Her killers make it look like suicide, but Doyle isn’t fooled by that, although his keen sense of perception doesn’t seem to have twigged that her dead hair keeps changing colour, length and style. 




006: In any event, Doyle drags the faithful Bodie into a freelance job, i.e. ‘it’s our day off, let’s investigate a murder’ – and bullishly goes about smashing windows and breaking into places while Bodie looks on and pulls faces. When they discover a scrap of paper with the Prime Minister’s private number on it, it becomes an official CI5 job but, as Doyle is keen to tell Cowley: ‘This is personal’. Cowley’s angry response puts the curly headed one firmly back in his Tupperware container: 

"Nothing is personal, Doyle. When you joined CI5 
I made that perfectly clear. The department owns you - 
I own you. I can sell your body to science if I want... 
while it's still alive!" 

I had quite a similar discussion at my last work appraisal. My manager did actually try and sell my body to science, but science declined the transaction. 



007: Their first lead is a witness who saw a big car with a black man at the wheel. Doyle of the Yard uses his Police training to connect the dots. 

Doyle: 
"Look, a big, flash car driven by a black guy
Add 'em together and what have you got?" 
Bodie: 
"A black guy driving a flash car?" 
Doyle: 
"It adds up to a high-class pimp 
for a high-class hooker!" 

Actually, in this case it does, but that’s hardly the point, although it’s good to see Bodie putting forward a less ‘Daily Mail’ suggestion. Another thing – I get the notion of a high-class hooker, but a high-class pimp? Could there ever be such a paradoxical creature? 

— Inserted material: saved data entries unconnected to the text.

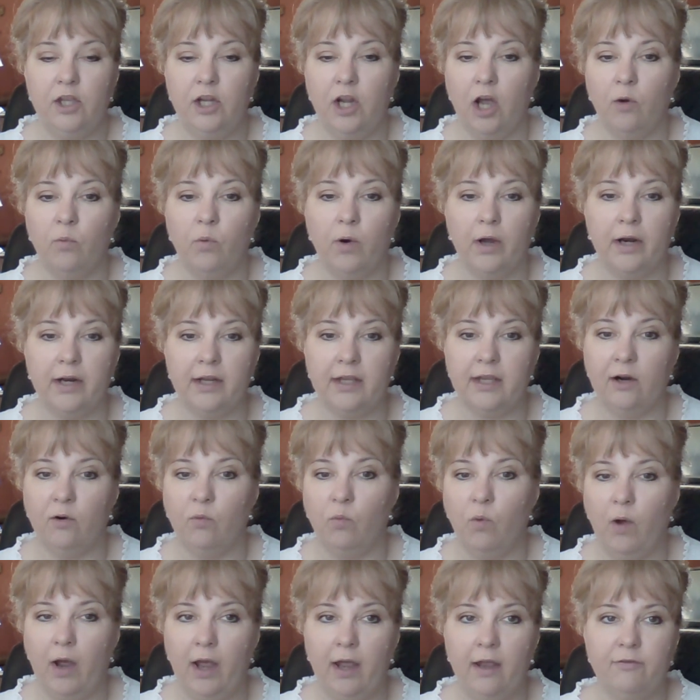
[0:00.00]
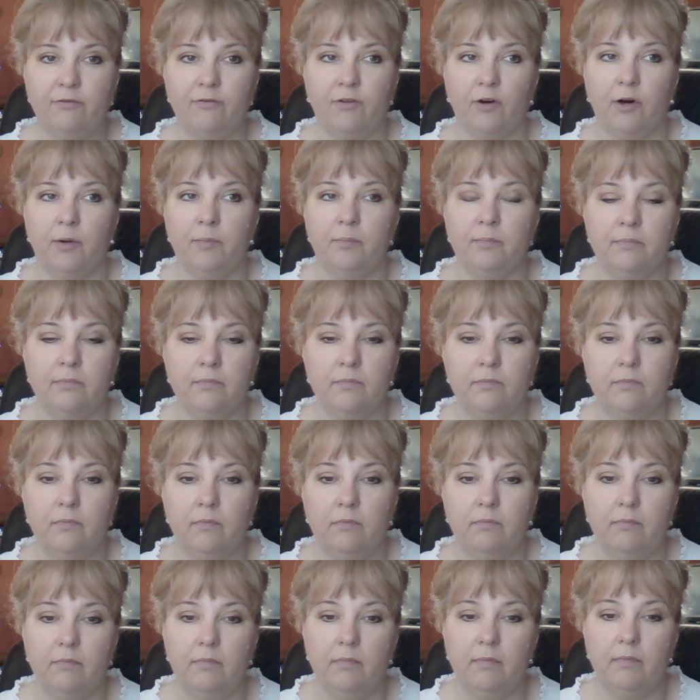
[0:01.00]
I want to get away from,
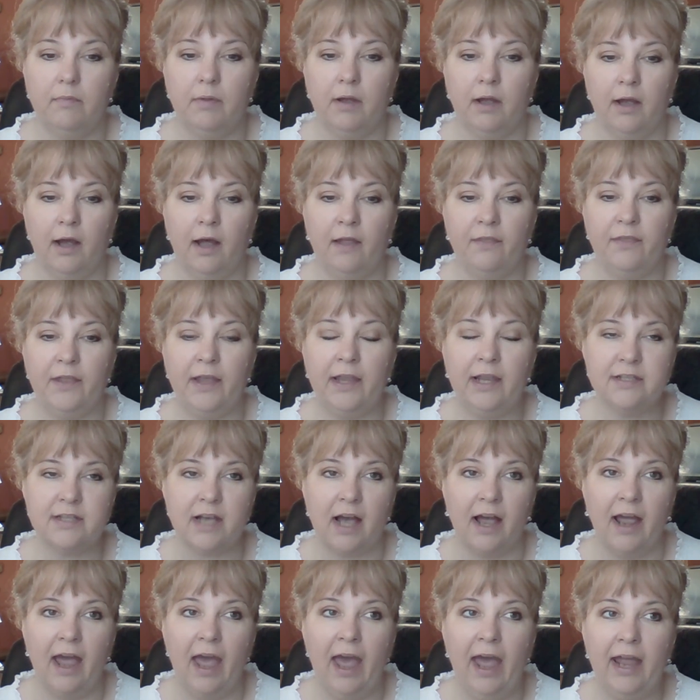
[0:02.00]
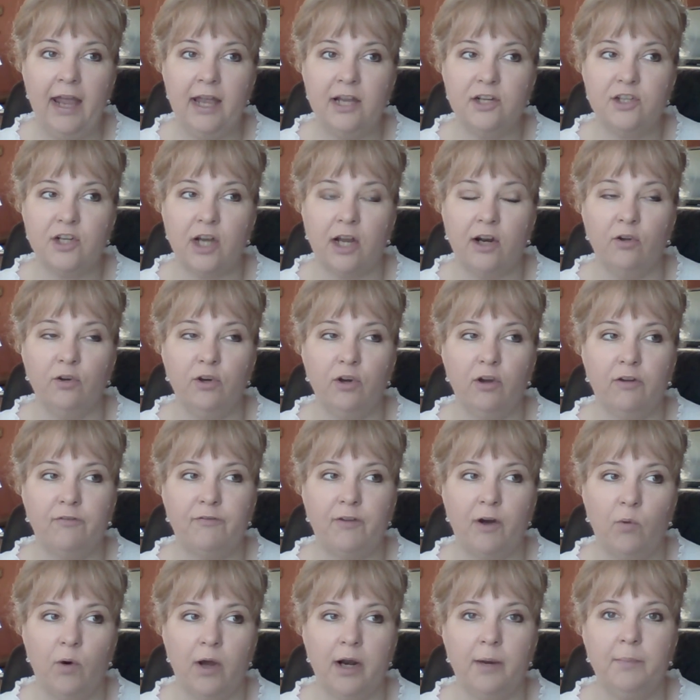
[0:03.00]
I think as I age, I don't know if
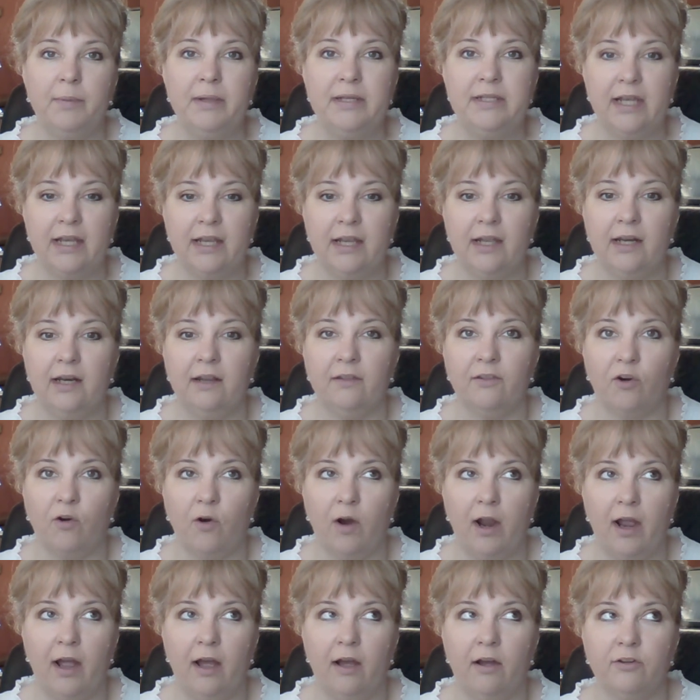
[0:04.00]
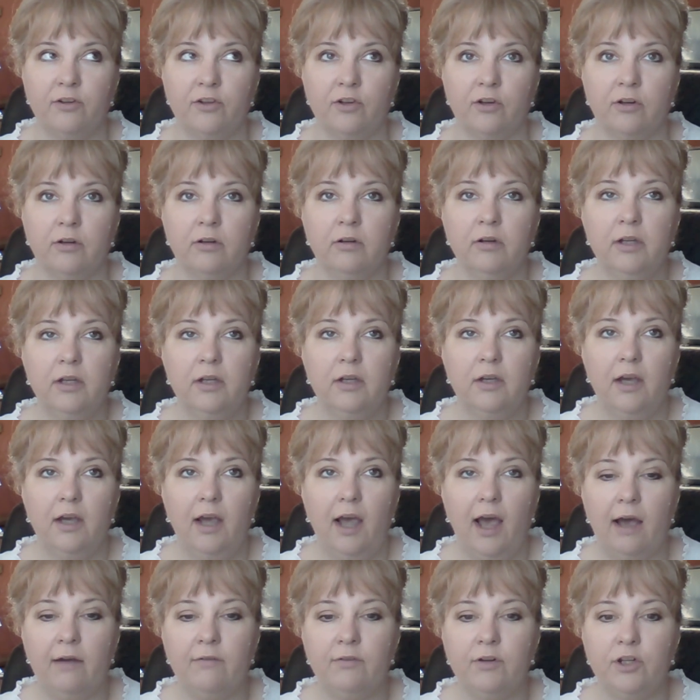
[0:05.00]
I want to be digging in the ground or
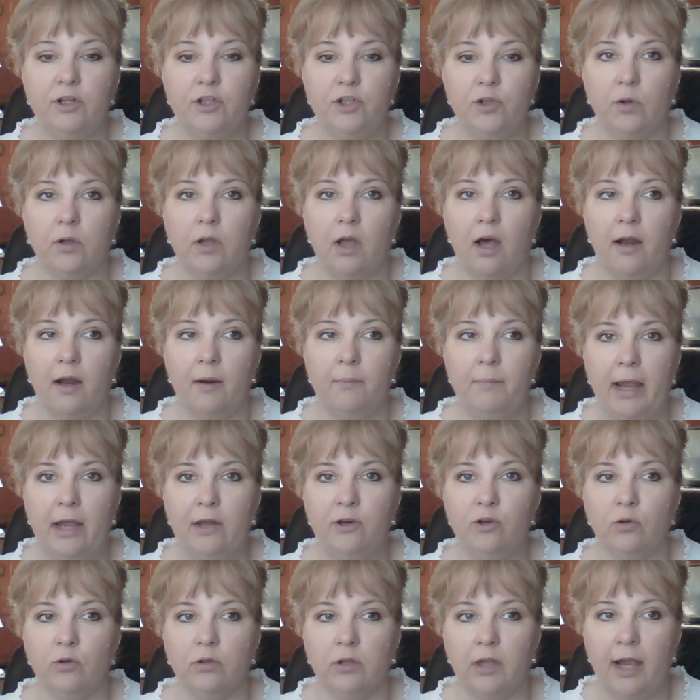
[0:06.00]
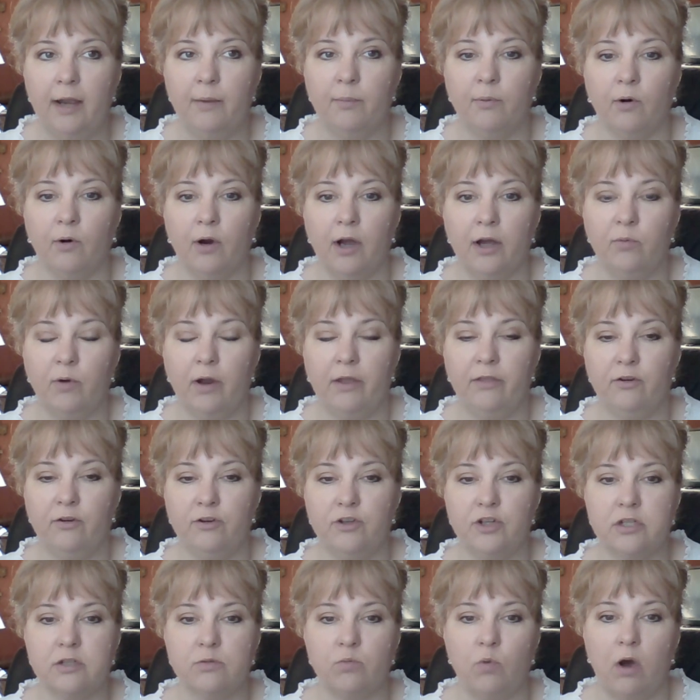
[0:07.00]
having to do a lot of manual labor. I'd rather
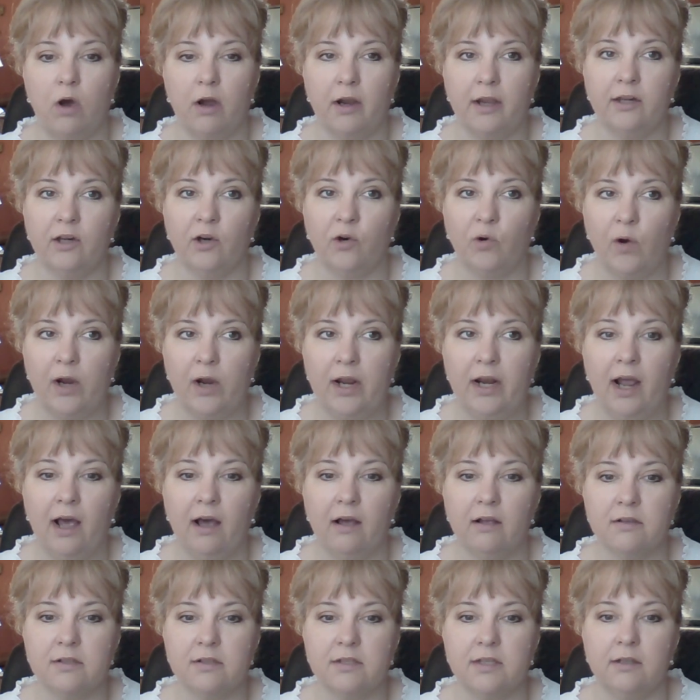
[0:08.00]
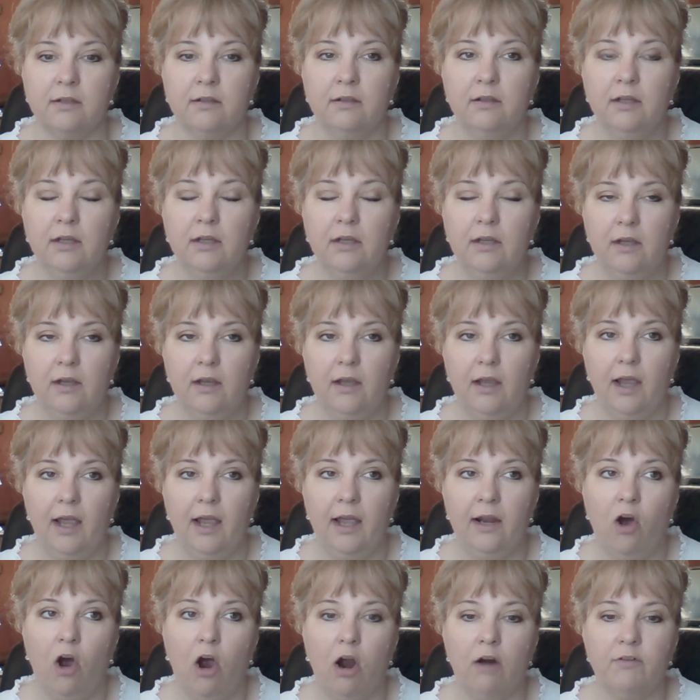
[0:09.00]
just walk in a greenhouse and
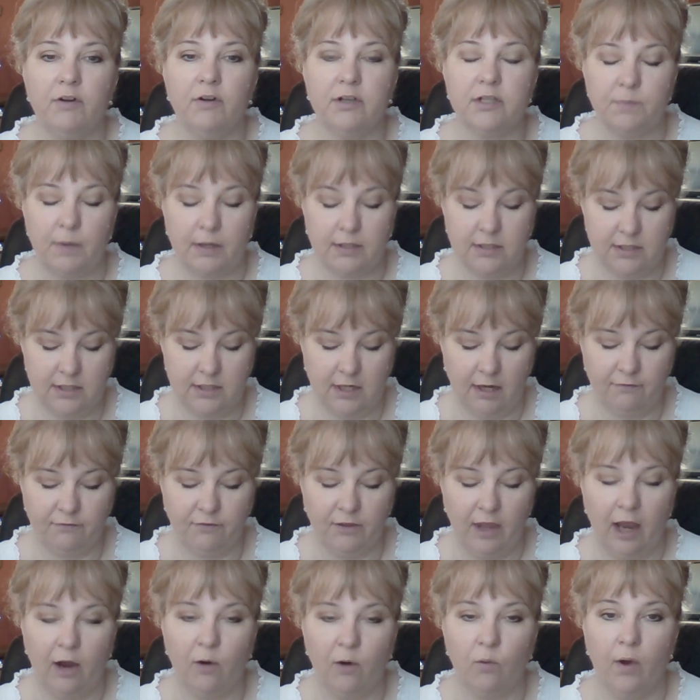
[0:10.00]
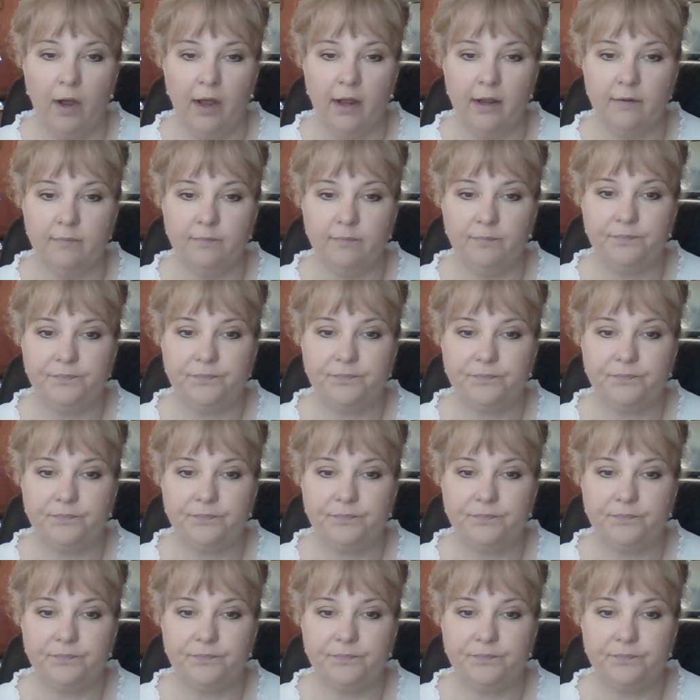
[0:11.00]
harvest my stuff that way,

008: In a scene reminiscent of Doyle’s visit to the Caribbean Social Club, he visits a seedy dive to question a prostitute and almost immediately starts a fight. This time, however, Bodie is around to sort things out, which he does brilliantly, and literally single handedly, as he has a pint of bitter in his other mitt. This episode also appears to be the debut of the leather jacket which I always associate him with. Hello, leather jacket, it’s good to meet you. Doyle is far from heroic in this scene, by the way, instead concentrating on getting information from a young woman by threatening and squeezing her face really hard. So much for the ‘hookers are nice’ bit. 





009: This robust looking gentleman is Patrick Durkin. Despite resembling Eddie Large, Patrick found steady work as a heavy in a number of film and television productions, not least ‘Raiders Of The Lost Ark’ in which he played a nasty Sherpa working for the Nazis. Here he plays a nasty Russian, working for the Russians. He’s also dubbed. He looks a bit like Leonid Brezhnev with a perm which, as we all know, is exactly what KGB agents used to look like until Putin upped the ante by being so buff. 

Doyle is wounded in the leg in a gun fight with this chubby apparatchik, but manages to shoot him in the chest. An enraged Bodie pumps a few more into him, so it’s spokojnoj nochi for this particular Soviet, who ends up dead on a pile of rubbish. Good riddance to him, and the rubbish, and the communist Russian bullet in Doyle’s leg which, unlike Cowley’s fascist Spanish bullet, went straight through. 



010: In the end, Bodie and Doyle walk (and hobble off) into the sunset after paying their respects at Anne's grave. Doyle is obviously pretty upset, so Bodie tells him being on crutches will be a big plus with the birds, especially if he tells them he injured his leg doing something really dangerous. That seems to do the trick, as Doyle will never mention Anne again.